選手村の居住ゾーンは3街区に分けて、約1万7000人の五輪関係者が宿泊可能な施設を建設する。各住戸は、東京湾の風景が望めるつくり。周辺環境、海からのスカイラインを考慮し、様々な高さの住棟の配置とする。
大会終了後は住宅として供給する計画。民間事業者の開発への出資を促し、国や都の財政負担なしに整備する方針だ。
都は、選手村の配置計画、居住施設要件、インフラに関する要件、大会時の選手村の賃借についての条件などを公募時に定め、落札した者がこの条件に基づいて設計する。日本の気候に応じた伝統的な建築技術と最先端の環境設備と融合した環境負荷の少ない街づくりを体現する1つのモデルとなることを目指す。

■東京ビッグサイトを増築
さらに、都が事業主体となって、臨海部にオリンピックアクアティクスセンターや夢の島ユース・プラザ・アリーナ、有明アリーナなどの施設を新設する。メディアセンターとして使う東京ビッグサイトは、既設の西展示棟南側に延べ面積約4万4000m2(平方メートル)を増築する予定だ。一部の仮設施設は大会終了後、移設することも検討する。
これら施設の設計や工事の発注は、WTO(世界貿易機関)対象の一般競争入札を原則とする方針だ。

■全ての施設でCASBEEのSランク
立候補ファイルでは、環境・防災面での取り組みを強調した。新設・改修される全ての競技会場や施設は、都の建築物環境計画書制度の基準を満たすとともに、CASBEE(建築環境総合性能評価システム)のSランクの認証評価の取得を目指すことを盛り込んだ。地震や津波などの災害、電力不足の懸念に対する備えも万全だと強調した。

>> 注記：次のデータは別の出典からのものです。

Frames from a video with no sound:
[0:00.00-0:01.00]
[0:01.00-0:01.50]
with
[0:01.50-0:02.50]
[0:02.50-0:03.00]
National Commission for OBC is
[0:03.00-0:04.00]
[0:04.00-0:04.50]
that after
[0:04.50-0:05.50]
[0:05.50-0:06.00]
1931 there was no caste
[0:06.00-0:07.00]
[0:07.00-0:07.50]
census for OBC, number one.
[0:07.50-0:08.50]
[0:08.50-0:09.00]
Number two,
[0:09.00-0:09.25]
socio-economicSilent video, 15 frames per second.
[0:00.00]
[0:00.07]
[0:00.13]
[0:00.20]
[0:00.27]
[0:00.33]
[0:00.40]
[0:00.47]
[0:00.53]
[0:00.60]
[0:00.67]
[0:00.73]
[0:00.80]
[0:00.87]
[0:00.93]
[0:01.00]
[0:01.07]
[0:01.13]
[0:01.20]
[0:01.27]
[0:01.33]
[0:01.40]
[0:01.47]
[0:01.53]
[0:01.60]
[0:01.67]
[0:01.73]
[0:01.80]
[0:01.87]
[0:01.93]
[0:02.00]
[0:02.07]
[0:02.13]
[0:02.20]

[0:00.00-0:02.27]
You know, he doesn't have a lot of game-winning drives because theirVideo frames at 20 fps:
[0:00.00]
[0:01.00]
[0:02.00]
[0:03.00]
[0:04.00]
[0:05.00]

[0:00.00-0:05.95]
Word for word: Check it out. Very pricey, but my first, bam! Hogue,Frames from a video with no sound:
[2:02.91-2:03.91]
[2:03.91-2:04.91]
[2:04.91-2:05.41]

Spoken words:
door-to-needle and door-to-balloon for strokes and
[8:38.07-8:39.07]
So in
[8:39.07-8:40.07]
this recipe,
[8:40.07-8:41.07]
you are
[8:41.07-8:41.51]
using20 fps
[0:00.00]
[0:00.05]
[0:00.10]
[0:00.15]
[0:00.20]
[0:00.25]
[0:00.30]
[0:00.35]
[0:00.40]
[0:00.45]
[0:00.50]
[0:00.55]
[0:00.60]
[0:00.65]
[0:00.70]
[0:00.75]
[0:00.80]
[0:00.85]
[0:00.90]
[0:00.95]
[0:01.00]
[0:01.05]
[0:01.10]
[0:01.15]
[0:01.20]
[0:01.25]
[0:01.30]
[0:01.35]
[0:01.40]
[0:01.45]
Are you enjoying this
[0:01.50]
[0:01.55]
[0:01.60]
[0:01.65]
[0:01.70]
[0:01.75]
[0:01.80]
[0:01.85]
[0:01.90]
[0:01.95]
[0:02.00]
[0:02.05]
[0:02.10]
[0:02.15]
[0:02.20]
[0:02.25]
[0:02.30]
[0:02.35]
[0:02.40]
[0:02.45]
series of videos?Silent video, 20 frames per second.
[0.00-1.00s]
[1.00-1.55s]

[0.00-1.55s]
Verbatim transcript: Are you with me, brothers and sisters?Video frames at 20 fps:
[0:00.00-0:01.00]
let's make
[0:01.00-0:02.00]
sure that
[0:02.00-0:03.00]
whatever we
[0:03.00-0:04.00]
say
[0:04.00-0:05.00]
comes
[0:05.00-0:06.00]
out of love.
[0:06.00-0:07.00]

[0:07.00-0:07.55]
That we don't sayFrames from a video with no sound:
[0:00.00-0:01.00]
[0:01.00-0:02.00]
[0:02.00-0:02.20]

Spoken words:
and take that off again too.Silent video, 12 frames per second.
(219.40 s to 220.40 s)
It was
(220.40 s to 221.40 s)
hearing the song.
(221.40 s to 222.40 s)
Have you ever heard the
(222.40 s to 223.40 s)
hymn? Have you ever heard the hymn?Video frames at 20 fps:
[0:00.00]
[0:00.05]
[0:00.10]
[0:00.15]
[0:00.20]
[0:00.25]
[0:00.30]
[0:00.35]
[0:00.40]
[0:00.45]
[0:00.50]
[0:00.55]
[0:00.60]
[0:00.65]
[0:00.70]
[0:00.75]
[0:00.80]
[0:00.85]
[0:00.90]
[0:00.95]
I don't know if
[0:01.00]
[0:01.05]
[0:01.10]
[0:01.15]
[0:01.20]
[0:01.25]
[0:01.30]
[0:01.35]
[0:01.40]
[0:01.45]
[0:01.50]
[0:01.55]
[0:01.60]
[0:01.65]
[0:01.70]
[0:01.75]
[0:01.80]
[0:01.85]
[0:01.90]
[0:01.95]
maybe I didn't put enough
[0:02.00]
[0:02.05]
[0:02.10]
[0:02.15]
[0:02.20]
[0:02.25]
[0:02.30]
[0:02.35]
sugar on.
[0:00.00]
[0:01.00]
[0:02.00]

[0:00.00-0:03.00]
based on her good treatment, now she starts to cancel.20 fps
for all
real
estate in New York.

都などは五輪招致に合わせて、道路網などインフラ整備を進める。整備中の3環状道路のうち、首都高速中央環状品川線が13年度に完成する。20年には3環状道路の約9割が完成する予定で、都内の交通渋滞が緩和されるとしている。また、首都高速晴海線が15年度に、環状第2号線が20年までに完成し、選手村から競技会場へのアクセスが向上するとしている。選手村の最寄り駅となる都営大江戸線の勝どき駅では駅施設が改良される。